* _DATA SUPPLIED_:
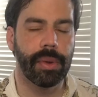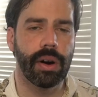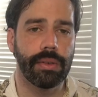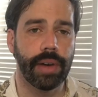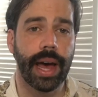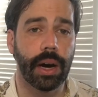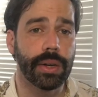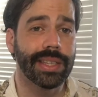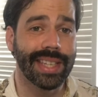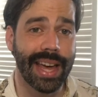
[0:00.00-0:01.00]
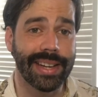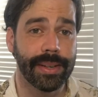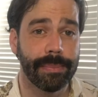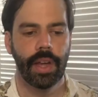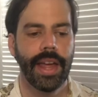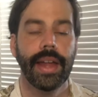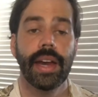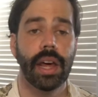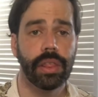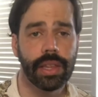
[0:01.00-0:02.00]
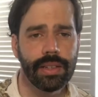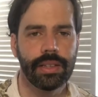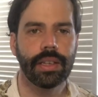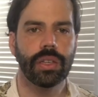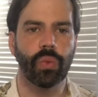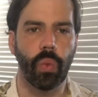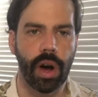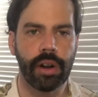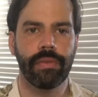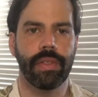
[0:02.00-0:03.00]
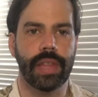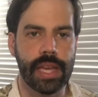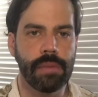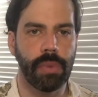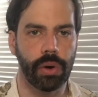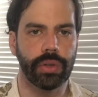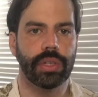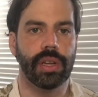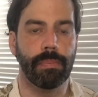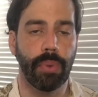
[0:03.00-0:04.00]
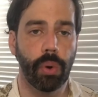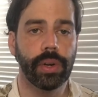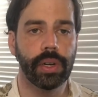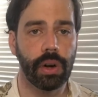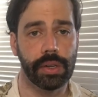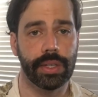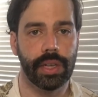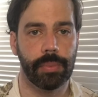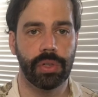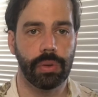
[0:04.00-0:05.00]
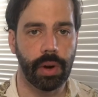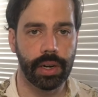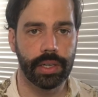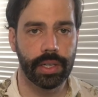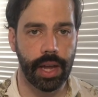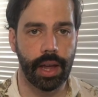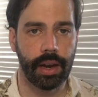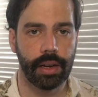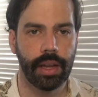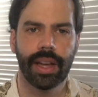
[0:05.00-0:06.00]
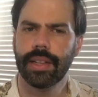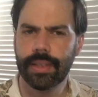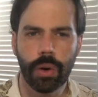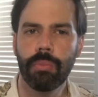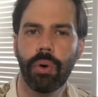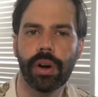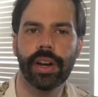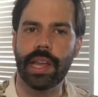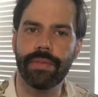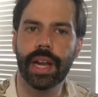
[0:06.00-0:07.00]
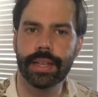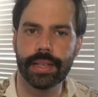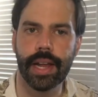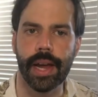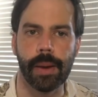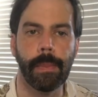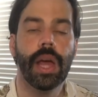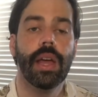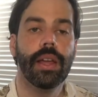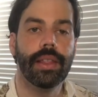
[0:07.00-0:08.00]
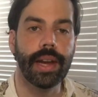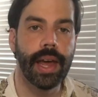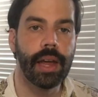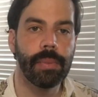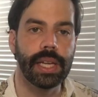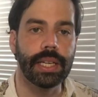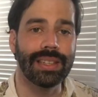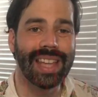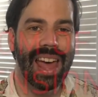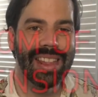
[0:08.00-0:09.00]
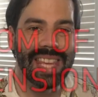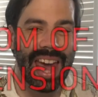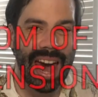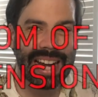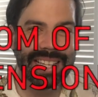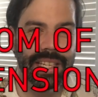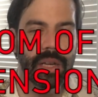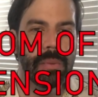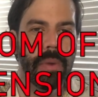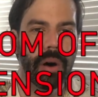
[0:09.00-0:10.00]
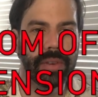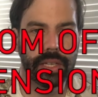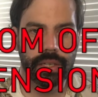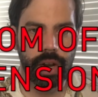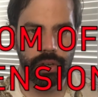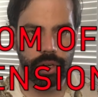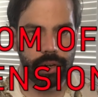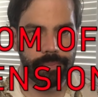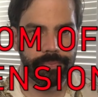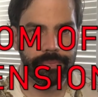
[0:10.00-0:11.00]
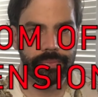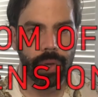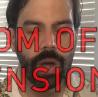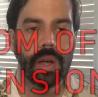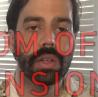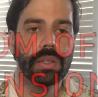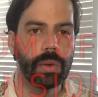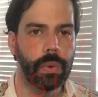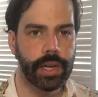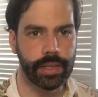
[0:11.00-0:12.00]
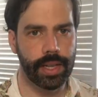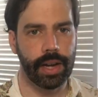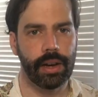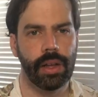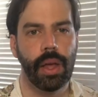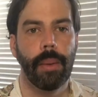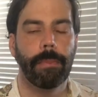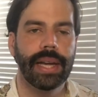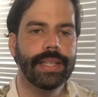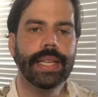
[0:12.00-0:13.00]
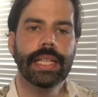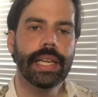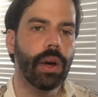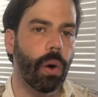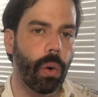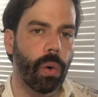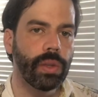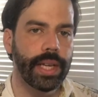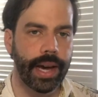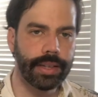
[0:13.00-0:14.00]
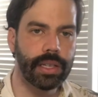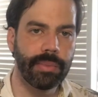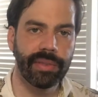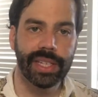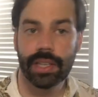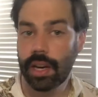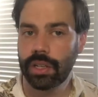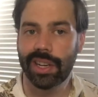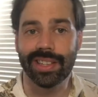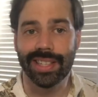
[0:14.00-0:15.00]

of our set. Now this is one of the most important concepts to understand. It's so important it even has a name. The name is the axiom of extension. So what is that? Basically, all the axiom of extension is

* _WORK ORDER_:
Give back every line of the material exactly as written, but not the pictures.

* _TASK RESPONSE_:
[0:00.00-0:01.00]
[0:01.00-0:02.00]
[0:02.00-0:03.00]
[0:03.00-0:04.00]
[0:04.00-0:05.00]
[0:05.00-0:06.00]
[0:06.00-0:07.00]
[0:07.00-0:08.00]
[0:08.00-0:09.00]
[0:09.00-0:10.00]
[0:10.00-0:11.00]
[0:11.00-0:12.00]
[0:12.00-0:13.00]
[0:13.00-0:14.00]
[0:14.00-0:15.00]

of our set. Now this is one of the most important concepts to understand. It's so important it even has a name. The name is the axiom of extension. So what is that? Basically, all the axiom of extension is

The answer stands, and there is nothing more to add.